La société du court-circuit

Acheter local, privilégier les circuits courts... Les Français plébiscitent l'achat raisonné et responsable. Exit la consommation de masse, le consommateur exige davantage de transparence.

L’économie du partage fait de plus en plus l'actualité. Le succès spectaculaire de sites comme leboncoin.fr ou Airbnb, l'essor de Blablacar ou de Zilok montrent que cette nouvelle façon de consommer à des adeptes.

Si certaines activités sont encore minoritaires, comme la location ou le covoiturage, le regard que l'on porte sur elles évolue. L'idée d'acheter, de louer un bien à un particulier ou d'échanger s'impose de plus en plus comme une alternative pertinente.

Derrière cet intérêt, il y a bien sûr une motivation liée à une conjoncture économique difficile. En France, l'avenir reste marqué par une très forte incertitude. Nombreux sont ceux qui continuent à faire attention à leurs dépenses. Dans ce contexte, s'adresser à un particulier plutôt qu'à un professionnel, c'est avoir la garantie d'obtenir de meilleurs prix.

La deuxième raison à cette tendance grandissante est technologique. Il est aujourd'hui devenu extrêmement simple de prendre contact avec un inconnu. En l'espace d'une décennie, les réseaux sociaux ont créé une véritable culture de l'échange. Quand un individu se pose une question ou cherche une solution à un problème, il est devenu naturel pour lui de s'adresser aux membres de sa communauté.

Très souvent, il existe une réponse ou une solution chez un ami ou l'ami d'un ami. Et le chemin pour les atteindre, grâce aux réseaux, s'apparente à un jeu d'enfant.

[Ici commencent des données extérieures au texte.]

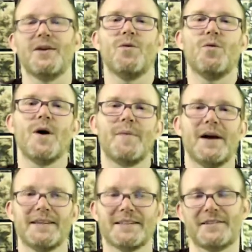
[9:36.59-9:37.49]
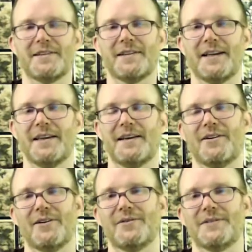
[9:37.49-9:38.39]
What might this look like in
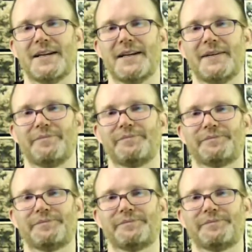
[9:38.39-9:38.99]
our own time?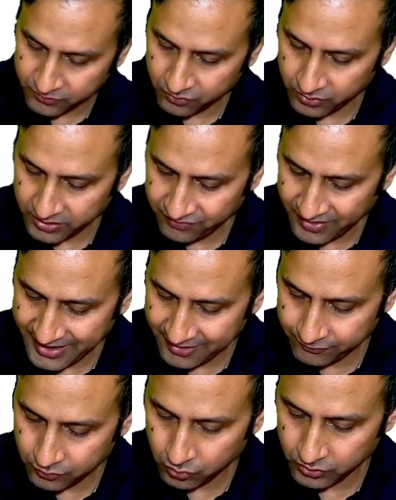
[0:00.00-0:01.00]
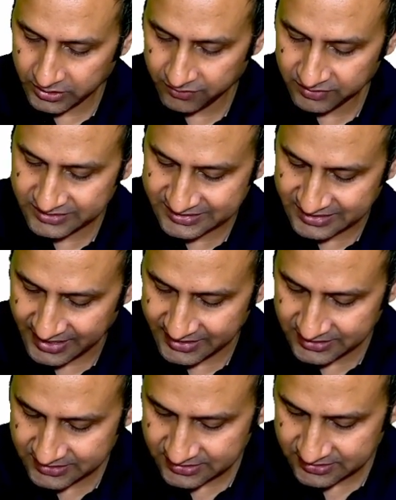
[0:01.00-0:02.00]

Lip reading: if I have to give a size,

Le court-circuit contre la méfiance

Ces nouvelles pratiques font entrer le consommateur dans la "société du court-circuit". À savoir : le circuit le plus court n'est pas seulement considéré comme le plus rapide, mais aussi comme le plus fiable. C'est probablement une des raisons majeures du développement des solutions dites "collaboratives". Dans un contexte de méfiance persistante à l'égard des grandes institutions, de plus en plus de Français n'hésitent pas à se tourner vers leurs pairs. De fait, un particulier n'est a priori pas assujetti à une stratégie ou à une organisation globale. Il ne brasse pas de grands moyens. Il est tout seul. On peut donc lui faire confiance. Une enquête récente menée par Ipsos dans 24 pays montre qu'en la matière, les Français, d'ordinaire si prompts à se méfier de tout, ne se démarquent pas de leurs homologues occidentaux. Plus de la moitié des internautes interrogés en France dit avoir confiance dans l'exactitude de l'information que les particuliers lui fournissent sur un produit ou un service. La même proportion pense que son interlocuteur lui livrera des produits conformes à ses attentes et qu'il effectuera la transaction comme convenu.

Même s'il subsiste des doutes sur le respect de la confidentialité de leurs données personnelles, le constat est là, et d'autant plus frappant que les réponses obtenues en France sont très proches de celles mesurées en Grande-Bretagne, en Allemagne ou aux États-Unis. Seul le Nord, avec la Suède ou la Norvège, montre une confiance plus franche entre particuliers. "La confiance, c'est la nouvelle monnaie. L'enjeu ? Se construire une bonne réputation en accueillant les gens chez soi, dans de bonnes conditions", indique un utilisateur régulier de ce type de services.

D'une manière générale, le "court-circuit" est de plus en plus valorisé. L'éloge des productions locales, l'apologie du "madein local" vont également dans ce sens. Partout où le manque de transparence prévaut, la philosophie du court-circuit séduit. Et nous n'en sommes qu'au début..

Tribune publiée dans Marketing Magazine, le 1er octobre 2013.